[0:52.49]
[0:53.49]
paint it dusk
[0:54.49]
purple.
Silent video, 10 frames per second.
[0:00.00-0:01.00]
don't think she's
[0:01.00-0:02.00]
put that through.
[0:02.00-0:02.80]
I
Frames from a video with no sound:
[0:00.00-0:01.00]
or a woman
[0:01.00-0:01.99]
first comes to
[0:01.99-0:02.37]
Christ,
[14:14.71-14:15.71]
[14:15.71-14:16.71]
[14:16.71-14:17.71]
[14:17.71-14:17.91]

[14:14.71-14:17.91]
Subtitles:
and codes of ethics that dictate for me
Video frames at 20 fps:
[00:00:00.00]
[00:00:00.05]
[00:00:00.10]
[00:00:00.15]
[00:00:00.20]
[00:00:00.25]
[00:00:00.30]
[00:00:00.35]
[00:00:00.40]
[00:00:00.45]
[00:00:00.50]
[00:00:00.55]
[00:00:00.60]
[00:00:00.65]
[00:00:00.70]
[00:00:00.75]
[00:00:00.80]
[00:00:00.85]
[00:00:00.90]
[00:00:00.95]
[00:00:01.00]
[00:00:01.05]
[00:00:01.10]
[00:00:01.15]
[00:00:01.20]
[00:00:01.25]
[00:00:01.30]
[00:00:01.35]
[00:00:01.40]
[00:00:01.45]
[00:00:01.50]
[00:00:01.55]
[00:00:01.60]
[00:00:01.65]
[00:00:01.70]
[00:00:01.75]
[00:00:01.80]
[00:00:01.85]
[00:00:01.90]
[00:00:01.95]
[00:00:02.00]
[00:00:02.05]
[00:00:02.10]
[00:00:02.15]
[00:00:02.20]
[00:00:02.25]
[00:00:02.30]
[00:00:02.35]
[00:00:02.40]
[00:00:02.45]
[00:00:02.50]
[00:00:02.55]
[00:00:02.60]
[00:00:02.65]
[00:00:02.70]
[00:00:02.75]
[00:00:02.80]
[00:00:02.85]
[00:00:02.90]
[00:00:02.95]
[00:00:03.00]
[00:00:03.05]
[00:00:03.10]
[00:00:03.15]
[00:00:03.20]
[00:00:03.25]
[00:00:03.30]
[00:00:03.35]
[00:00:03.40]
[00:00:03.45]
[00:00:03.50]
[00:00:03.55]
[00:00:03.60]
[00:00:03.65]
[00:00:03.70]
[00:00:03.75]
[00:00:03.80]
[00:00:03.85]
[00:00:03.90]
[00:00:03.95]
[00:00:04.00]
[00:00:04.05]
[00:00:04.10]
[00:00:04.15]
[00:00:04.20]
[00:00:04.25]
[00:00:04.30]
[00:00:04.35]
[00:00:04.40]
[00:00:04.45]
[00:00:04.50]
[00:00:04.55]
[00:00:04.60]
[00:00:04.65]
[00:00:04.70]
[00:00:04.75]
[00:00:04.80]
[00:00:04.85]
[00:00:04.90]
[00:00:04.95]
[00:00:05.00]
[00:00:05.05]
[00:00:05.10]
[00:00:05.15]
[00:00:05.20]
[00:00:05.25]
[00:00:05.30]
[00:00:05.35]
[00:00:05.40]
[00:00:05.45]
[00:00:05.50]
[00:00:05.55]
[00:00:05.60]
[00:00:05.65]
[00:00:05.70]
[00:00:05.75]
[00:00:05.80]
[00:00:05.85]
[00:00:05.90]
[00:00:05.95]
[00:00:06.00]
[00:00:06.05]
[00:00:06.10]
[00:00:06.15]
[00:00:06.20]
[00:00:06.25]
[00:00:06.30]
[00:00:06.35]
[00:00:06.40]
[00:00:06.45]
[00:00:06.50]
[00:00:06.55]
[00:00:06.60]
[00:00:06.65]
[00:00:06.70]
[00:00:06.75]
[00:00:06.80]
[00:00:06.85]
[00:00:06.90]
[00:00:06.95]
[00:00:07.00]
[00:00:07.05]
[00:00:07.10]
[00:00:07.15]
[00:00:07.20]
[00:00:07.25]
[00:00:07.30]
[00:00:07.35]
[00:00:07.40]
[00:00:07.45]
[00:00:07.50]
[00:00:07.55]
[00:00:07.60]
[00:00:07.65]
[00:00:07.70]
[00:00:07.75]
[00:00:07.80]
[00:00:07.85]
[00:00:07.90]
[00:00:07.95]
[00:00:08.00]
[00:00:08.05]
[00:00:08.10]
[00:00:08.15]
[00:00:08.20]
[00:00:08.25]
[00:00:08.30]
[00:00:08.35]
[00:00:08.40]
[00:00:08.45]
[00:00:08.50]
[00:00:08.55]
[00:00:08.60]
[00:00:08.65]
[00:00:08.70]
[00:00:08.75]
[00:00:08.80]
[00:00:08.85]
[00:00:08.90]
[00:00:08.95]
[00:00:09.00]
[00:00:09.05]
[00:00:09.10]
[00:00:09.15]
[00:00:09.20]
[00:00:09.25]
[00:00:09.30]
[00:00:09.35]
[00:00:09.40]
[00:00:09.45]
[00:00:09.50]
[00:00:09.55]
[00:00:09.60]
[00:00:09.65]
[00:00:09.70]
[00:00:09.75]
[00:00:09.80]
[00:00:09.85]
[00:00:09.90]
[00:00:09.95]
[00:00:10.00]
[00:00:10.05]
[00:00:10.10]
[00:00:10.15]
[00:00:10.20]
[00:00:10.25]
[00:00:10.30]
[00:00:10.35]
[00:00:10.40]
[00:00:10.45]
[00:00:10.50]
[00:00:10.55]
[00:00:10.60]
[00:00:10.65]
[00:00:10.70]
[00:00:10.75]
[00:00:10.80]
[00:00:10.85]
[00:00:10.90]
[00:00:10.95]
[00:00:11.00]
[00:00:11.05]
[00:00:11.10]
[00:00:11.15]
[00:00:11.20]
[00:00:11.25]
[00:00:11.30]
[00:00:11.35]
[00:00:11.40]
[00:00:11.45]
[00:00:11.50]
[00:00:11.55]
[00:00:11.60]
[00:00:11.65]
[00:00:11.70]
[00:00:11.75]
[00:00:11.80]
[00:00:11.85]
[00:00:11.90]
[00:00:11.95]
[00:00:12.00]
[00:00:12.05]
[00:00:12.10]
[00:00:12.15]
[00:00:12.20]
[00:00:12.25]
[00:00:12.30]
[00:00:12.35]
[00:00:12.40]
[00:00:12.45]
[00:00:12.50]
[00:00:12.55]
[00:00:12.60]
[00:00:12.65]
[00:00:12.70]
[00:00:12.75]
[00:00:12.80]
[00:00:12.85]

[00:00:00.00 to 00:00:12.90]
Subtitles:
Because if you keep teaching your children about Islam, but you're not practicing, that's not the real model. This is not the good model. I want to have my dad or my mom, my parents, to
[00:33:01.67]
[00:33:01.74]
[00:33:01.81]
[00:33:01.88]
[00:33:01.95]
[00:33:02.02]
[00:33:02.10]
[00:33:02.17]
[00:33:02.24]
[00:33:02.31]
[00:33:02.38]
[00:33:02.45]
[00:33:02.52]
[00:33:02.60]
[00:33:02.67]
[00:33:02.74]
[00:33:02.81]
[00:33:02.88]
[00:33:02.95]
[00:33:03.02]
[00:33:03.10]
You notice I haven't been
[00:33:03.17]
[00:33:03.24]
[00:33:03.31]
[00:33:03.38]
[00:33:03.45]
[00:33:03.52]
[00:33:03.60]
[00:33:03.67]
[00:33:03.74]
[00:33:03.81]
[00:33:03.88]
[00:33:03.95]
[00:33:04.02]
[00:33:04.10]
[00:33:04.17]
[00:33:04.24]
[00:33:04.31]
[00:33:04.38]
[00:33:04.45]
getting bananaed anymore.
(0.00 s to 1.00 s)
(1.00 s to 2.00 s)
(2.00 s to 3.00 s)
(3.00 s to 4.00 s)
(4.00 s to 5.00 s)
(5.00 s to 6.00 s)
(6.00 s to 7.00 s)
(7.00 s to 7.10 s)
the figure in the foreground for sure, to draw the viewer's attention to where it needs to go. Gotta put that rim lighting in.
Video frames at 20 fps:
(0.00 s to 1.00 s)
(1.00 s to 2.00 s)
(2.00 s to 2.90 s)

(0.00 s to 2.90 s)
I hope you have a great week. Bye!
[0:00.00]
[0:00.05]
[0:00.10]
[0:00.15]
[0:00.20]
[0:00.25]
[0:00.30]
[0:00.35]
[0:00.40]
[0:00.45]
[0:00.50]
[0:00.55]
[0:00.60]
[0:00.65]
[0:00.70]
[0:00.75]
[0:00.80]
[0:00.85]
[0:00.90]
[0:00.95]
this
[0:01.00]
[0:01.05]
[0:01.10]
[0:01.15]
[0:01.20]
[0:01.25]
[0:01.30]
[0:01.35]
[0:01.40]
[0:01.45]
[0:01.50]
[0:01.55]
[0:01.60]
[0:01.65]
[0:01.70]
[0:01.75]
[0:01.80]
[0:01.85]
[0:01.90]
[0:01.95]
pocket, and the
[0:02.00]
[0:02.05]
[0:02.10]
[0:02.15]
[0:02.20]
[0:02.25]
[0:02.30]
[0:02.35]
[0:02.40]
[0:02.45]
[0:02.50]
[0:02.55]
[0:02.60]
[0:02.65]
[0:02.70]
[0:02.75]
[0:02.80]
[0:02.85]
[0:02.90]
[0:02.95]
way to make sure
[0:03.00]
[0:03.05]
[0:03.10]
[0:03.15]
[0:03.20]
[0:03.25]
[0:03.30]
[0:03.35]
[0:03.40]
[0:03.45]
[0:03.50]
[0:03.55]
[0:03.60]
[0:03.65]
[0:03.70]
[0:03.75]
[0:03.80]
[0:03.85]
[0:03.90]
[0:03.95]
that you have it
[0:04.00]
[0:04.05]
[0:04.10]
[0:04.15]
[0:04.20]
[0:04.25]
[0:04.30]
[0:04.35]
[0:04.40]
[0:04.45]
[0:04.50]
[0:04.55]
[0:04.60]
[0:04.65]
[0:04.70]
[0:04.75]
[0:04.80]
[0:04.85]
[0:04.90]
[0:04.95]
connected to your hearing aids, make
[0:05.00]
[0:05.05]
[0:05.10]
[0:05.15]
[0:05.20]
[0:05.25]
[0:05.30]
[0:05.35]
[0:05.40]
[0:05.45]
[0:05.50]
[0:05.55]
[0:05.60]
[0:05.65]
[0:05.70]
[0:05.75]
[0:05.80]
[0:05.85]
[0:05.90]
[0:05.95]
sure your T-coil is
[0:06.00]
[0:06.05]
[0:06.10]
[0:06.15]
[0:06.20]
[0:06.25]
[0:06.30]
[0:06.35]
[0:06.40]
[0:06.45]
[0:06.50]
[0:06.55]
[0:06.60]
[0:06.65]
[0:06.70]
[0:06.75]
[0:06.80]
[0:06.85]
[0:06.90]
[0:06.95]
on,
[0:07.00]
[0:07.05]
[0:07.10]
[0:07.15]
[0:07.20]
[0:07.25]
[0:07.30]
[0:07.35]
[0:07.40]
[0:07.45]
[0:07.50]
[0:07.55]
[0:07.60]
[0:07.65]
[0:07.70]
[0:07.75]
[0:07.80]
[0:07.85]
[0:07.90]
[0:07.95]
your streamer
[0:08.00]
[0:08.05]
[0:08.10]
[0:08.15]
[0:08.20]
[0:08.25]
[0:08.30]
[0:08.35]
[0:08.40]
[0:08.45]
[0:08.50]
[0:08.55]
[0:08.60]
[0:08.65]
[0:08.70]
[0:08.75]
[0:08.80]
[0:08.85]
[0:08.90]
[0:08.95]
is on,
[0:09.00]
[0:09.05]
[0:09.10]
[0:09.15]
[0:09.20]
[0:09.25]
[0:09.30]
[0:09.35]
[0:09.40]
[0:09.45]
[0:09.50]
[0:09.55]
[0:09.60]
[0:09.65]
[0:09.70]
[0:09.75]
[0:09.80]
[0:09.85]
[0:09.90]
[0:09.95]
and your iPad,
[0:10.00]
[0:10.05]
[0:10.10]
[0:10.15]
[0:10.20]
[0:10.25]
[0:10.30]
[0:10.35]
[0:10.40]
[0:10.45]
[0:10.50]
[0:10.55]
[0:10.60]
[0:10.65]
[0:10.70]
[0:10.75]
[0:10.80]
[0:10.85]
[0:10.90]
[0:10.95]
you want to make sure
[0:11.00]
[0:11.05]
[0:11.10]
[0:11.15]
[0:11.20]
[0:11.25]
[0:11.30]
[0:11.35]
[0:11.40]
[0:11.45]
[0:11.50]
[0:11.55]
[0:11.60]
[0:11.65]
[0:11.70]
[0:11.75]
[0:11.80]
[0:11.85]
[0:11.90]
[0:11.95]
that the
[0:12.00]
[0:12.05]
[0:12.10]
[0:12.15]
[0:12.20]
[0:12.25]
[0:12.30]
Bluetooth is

**Exercise aim:** Only the lines from the one containing "[14:14.71-14:17.91]" through the one containing "[00:00:04.20]" are to be retyped, both boundary lines included, with no other material.

**Task answer:**
[14:14.71-14:17.91]
Subtitles:
and codes of ethics that dictate for me
Video frames at 20 fps:
[00:00:00.00]
[00:00:00.05]
[00:00:00.10]
[00:00:00.15]
[00:00:00.20]
[00:00:00.25]
[00:00:00.30]
[00:00:00.35]
[00:00:00.40]
[00:00:00.45]
[00:00:00.50]
[00:00:00.55]
[00:00:00.60]
[00:00:00.65]
[00:00:00.70]
[00:00:00.75]
[00:00:00.80]
[00:00:00.85]
[00:00:00.90]
[00:00:00.95]
[00:00:01.00]
[00:00:01.05]
[00:00:01.10]
[00:00:01.15]
[00:00:01.20]
[00:00:01.25]
[00:00:01.30]
[00:00:01.35]
[00:00:01.40]
[00:00:01.45]
[00:00:01.50]
[00:00:01.55]
[00:00:01.60]
[00:00:01.65]
[00:00:01.70]
[00:00:01.75]
[00:00:01.80]
[00:00:01.85]
[00:00:01.90]
[00:00:01.95]
[00:00:02.00]
[00:00:02.05]
[00:00:02.10]
[00:00:02.15]
[00:00:02.20]
[00:00:02.25]
[00:00:02.30]
[00:00:02.35]
[00:00:02.40]
[00:00:02.45]
[00:00:02.50]
[00:00:02.55]
[00:00:02.60]
[00:00:02.65]
[00:00:02.70]
[00:00:02.75]
[00:00:02.80]
[00:00:02.85]
[00:00:02.90]
[00:00:02.95]
[00:00:03.00]
[00:00:03.05]
[00:00:03.10]
[00:00:03.15]
[00:00:03.20]
[00:00:03.25]
[00:00:03.30]
[00:00:03.35]
[00:00:03.40]
[00:00:03.45]
[00:00:03.50]
[00:00:03.55]
[00:00:03.60]
[00:00:03.65]
[00:00:03.70]
[00:00:03.75]
[00:00:03.80]
[00:00:03.85]
[00:00:03.90]
[00:00:03.95]
[00:00:04.00]
[00:00:04.05]
[00:00:04.10]
[00:00:04.15]
[00:00:04.20]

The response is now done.